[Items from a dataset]
┌──

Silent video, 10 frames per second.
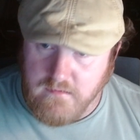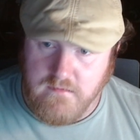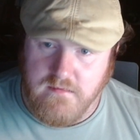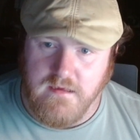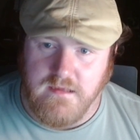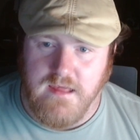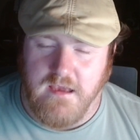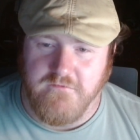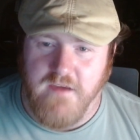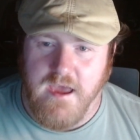thing
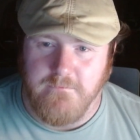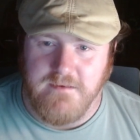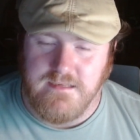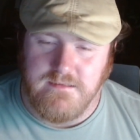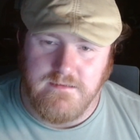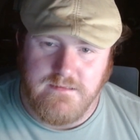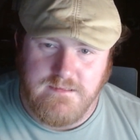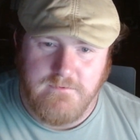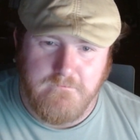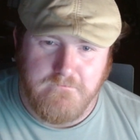that grab
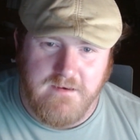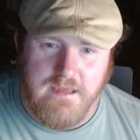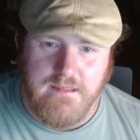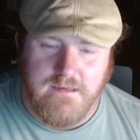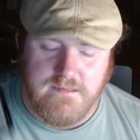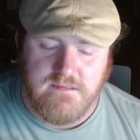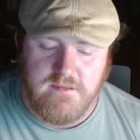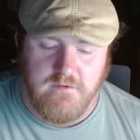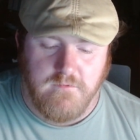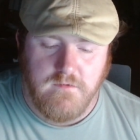deserts. Play this
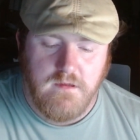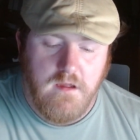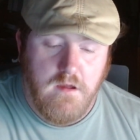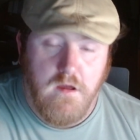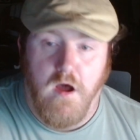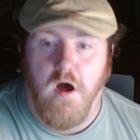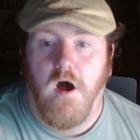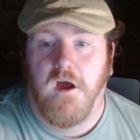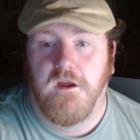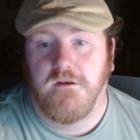to
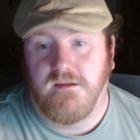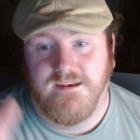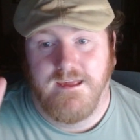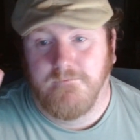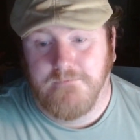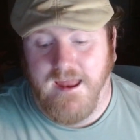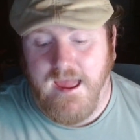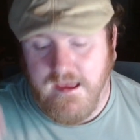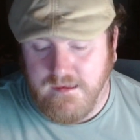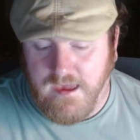I declare
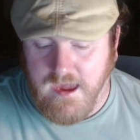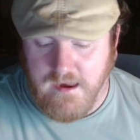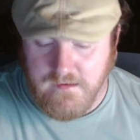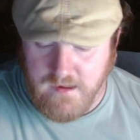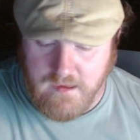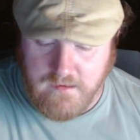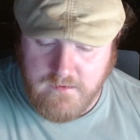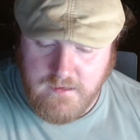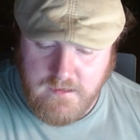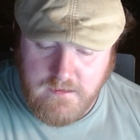black and like
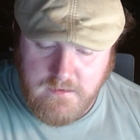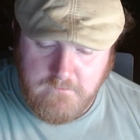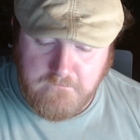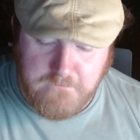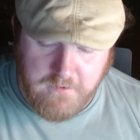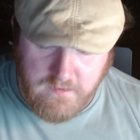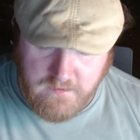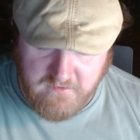put in the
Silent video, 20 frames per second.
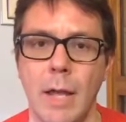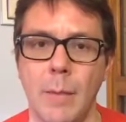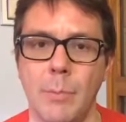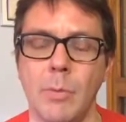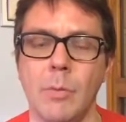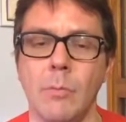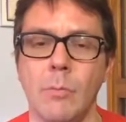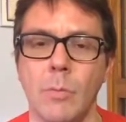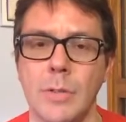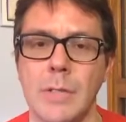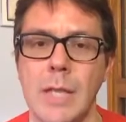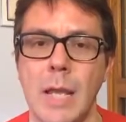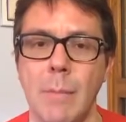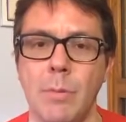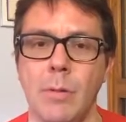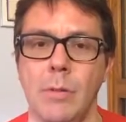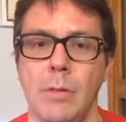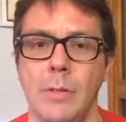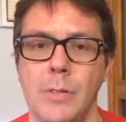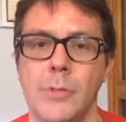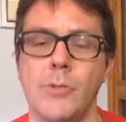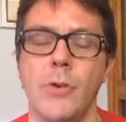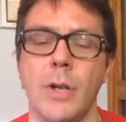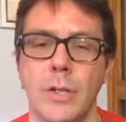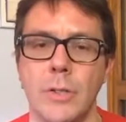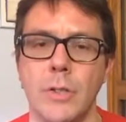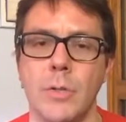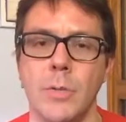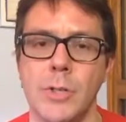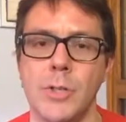What Apple is trying
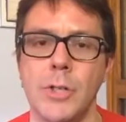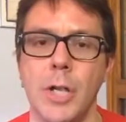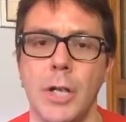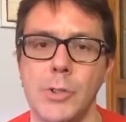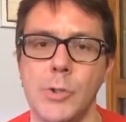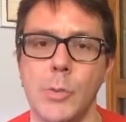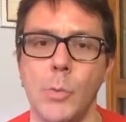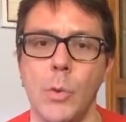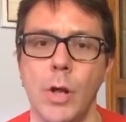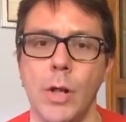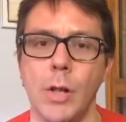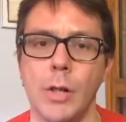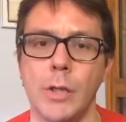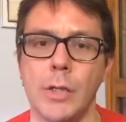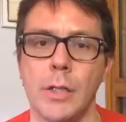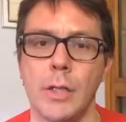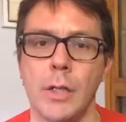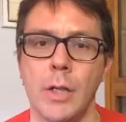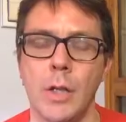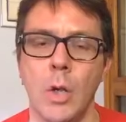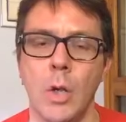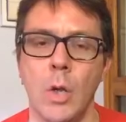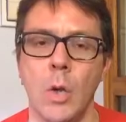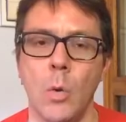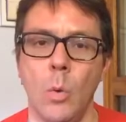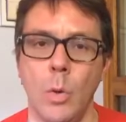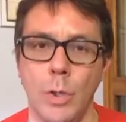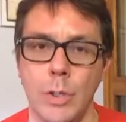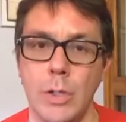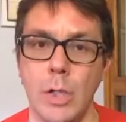to do is change the world.
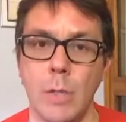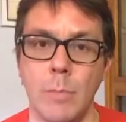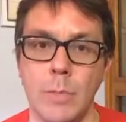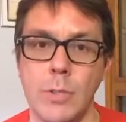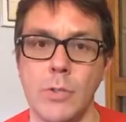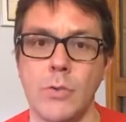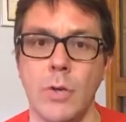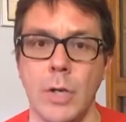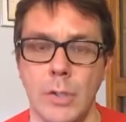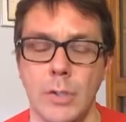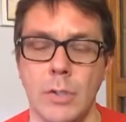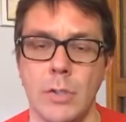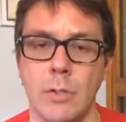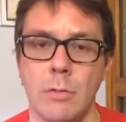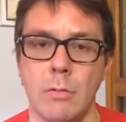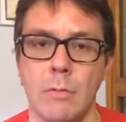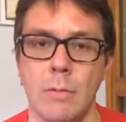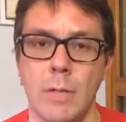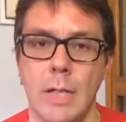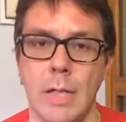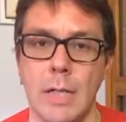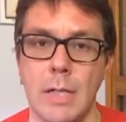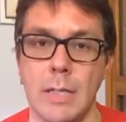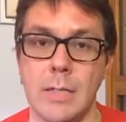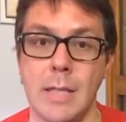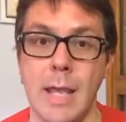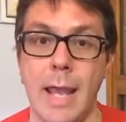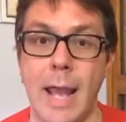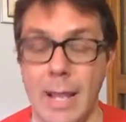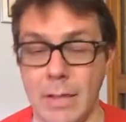What Adobe is trying to do
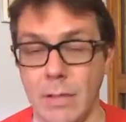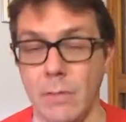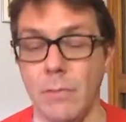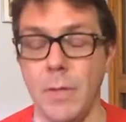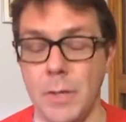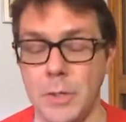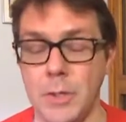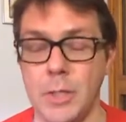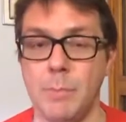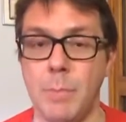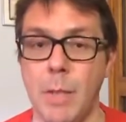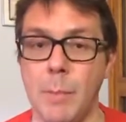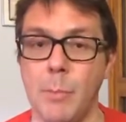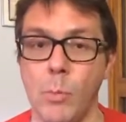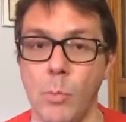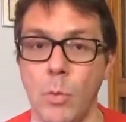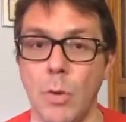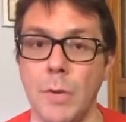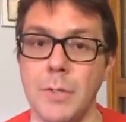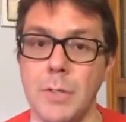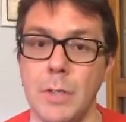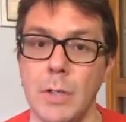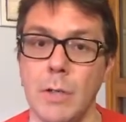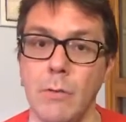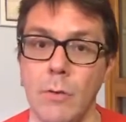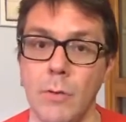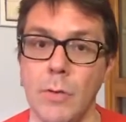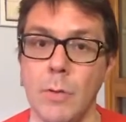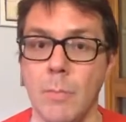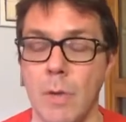is add the features people want and
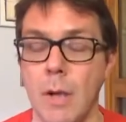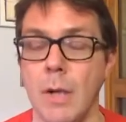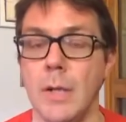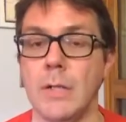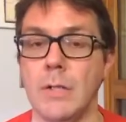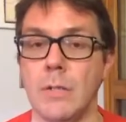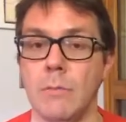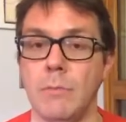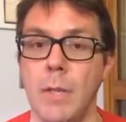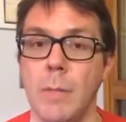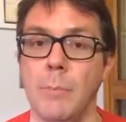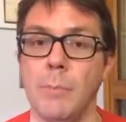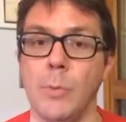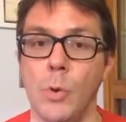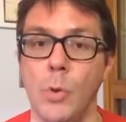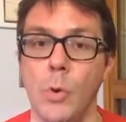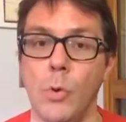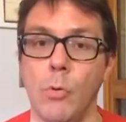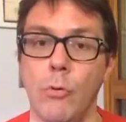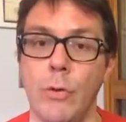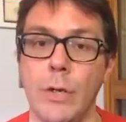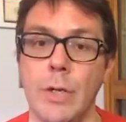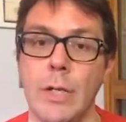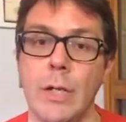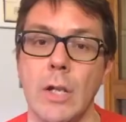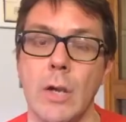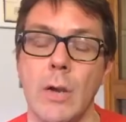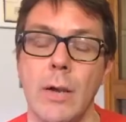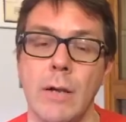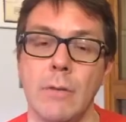grow the market of people who already
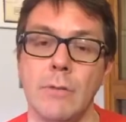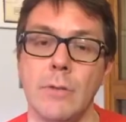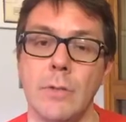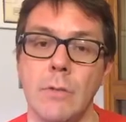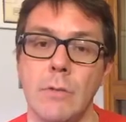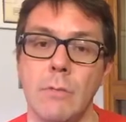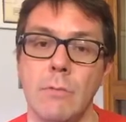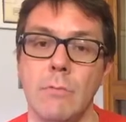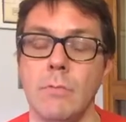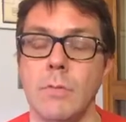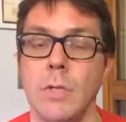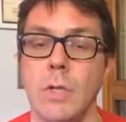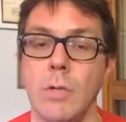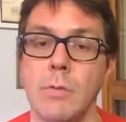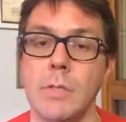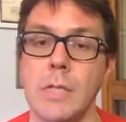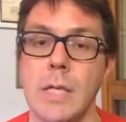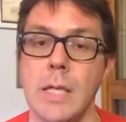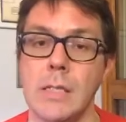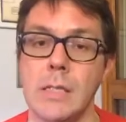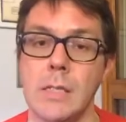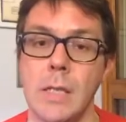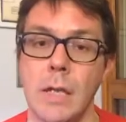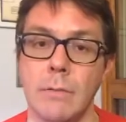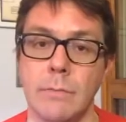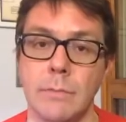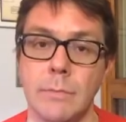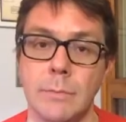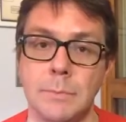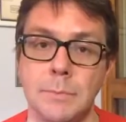know how to use their
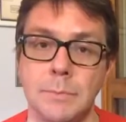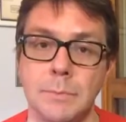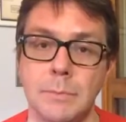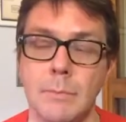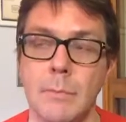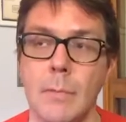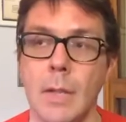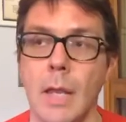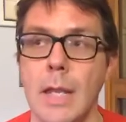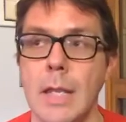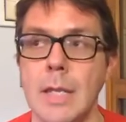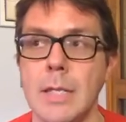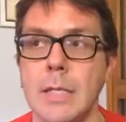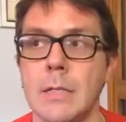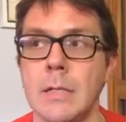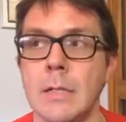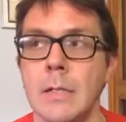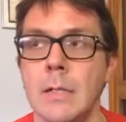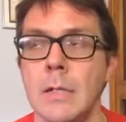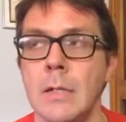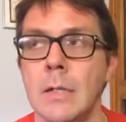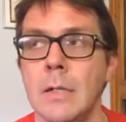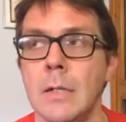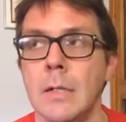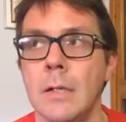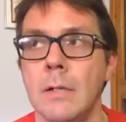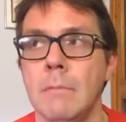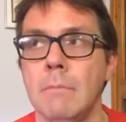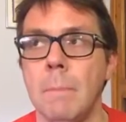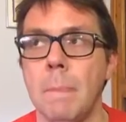stuff. And
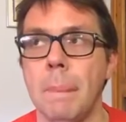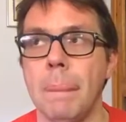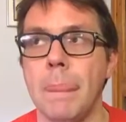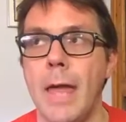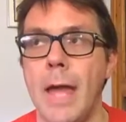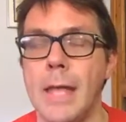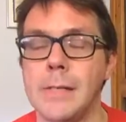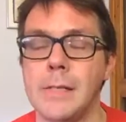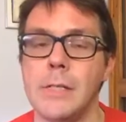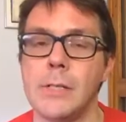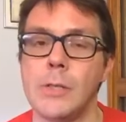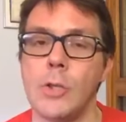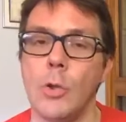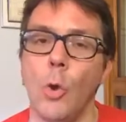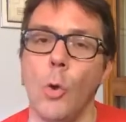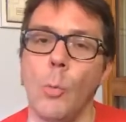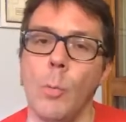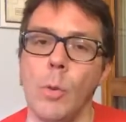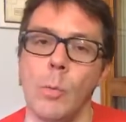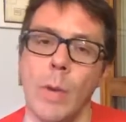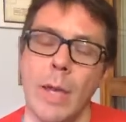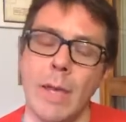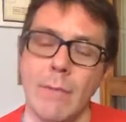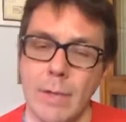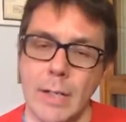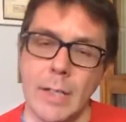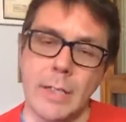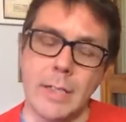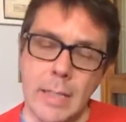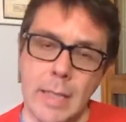as it's the normal way of
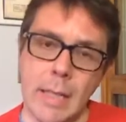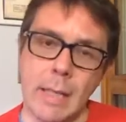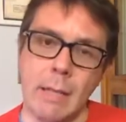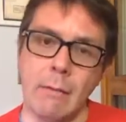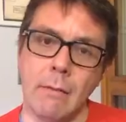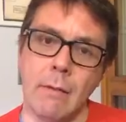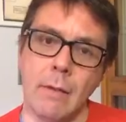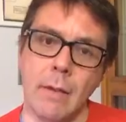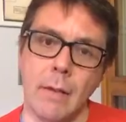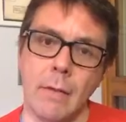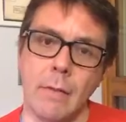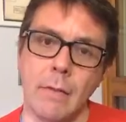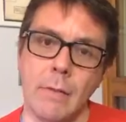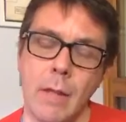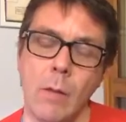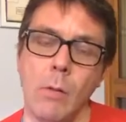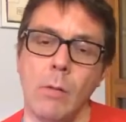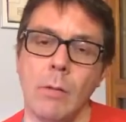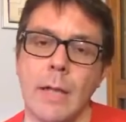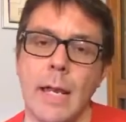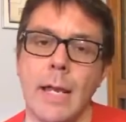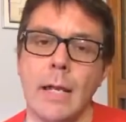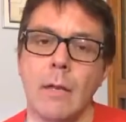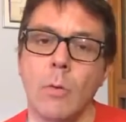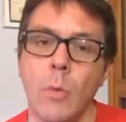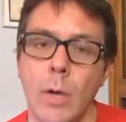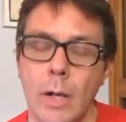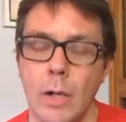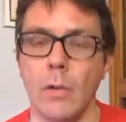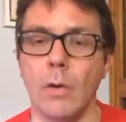editing, they'll get
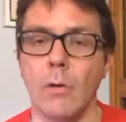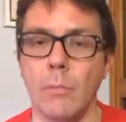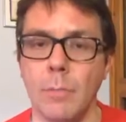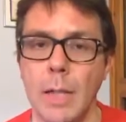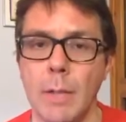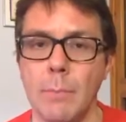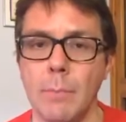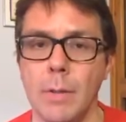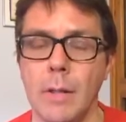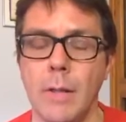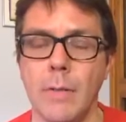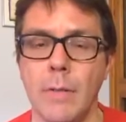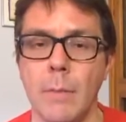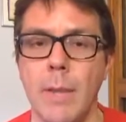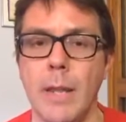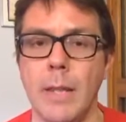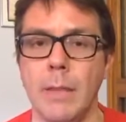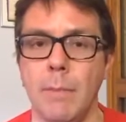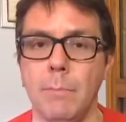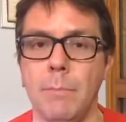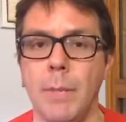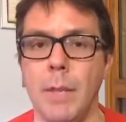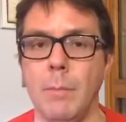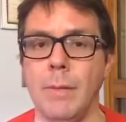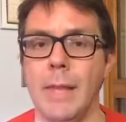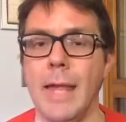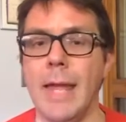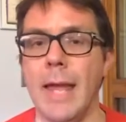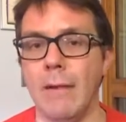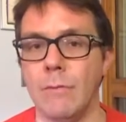quite a lot of people, and the main
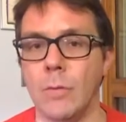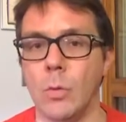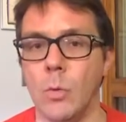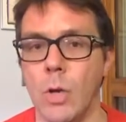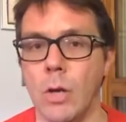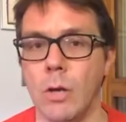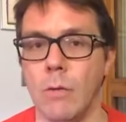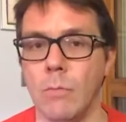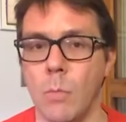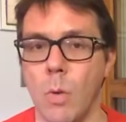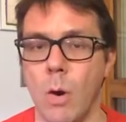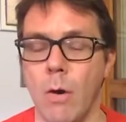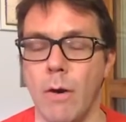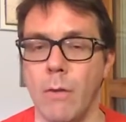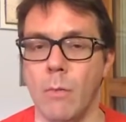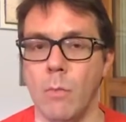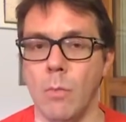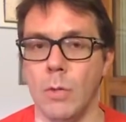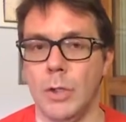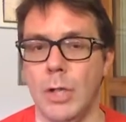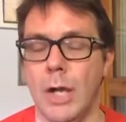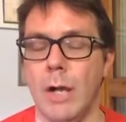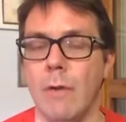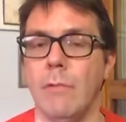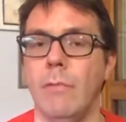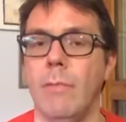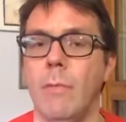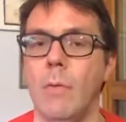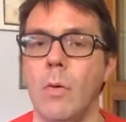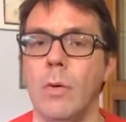people they have to watch
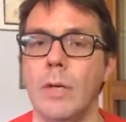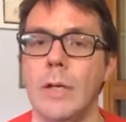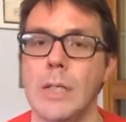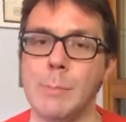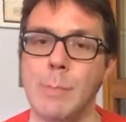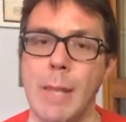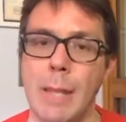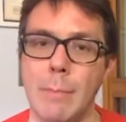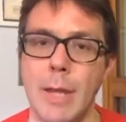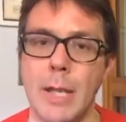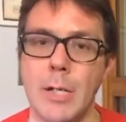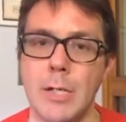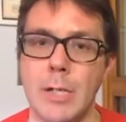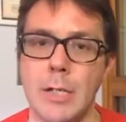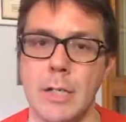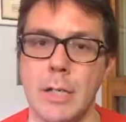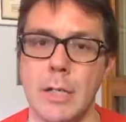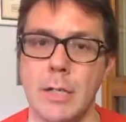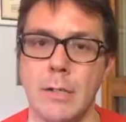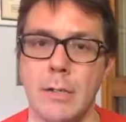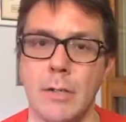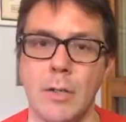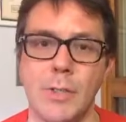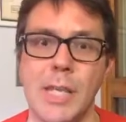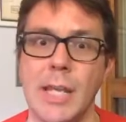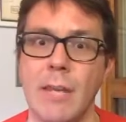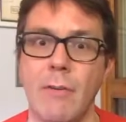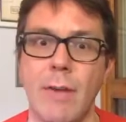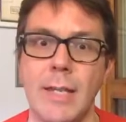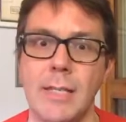out for is Blackmagic, because
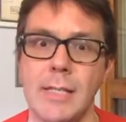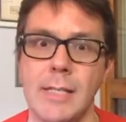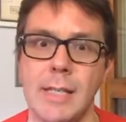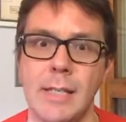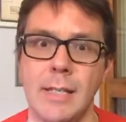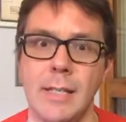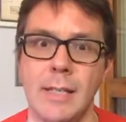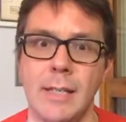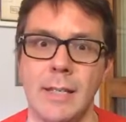they're crazy.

└──

EXERCISE INSTRUCTIONS - An exact copy of the entries above, with no pictures, is the required answer.

OUTPUT FOR THIS EXERCISE -
Silent video, 10 frames per second.
thing
that grab
deserts. Play this
to
I declare
black and like
put in the
Silent video, 20 frames per second.
What Apple is trying
to do is change the world.
What Adobe is trying to do
is add the features people want and
grow the market of people who already
know how to use their
stuff. And
as it's the normal way of
editing, they'll get
quite a lot of people, and the main
people they have to watch
out for is Blackmagic, because
they're crazy.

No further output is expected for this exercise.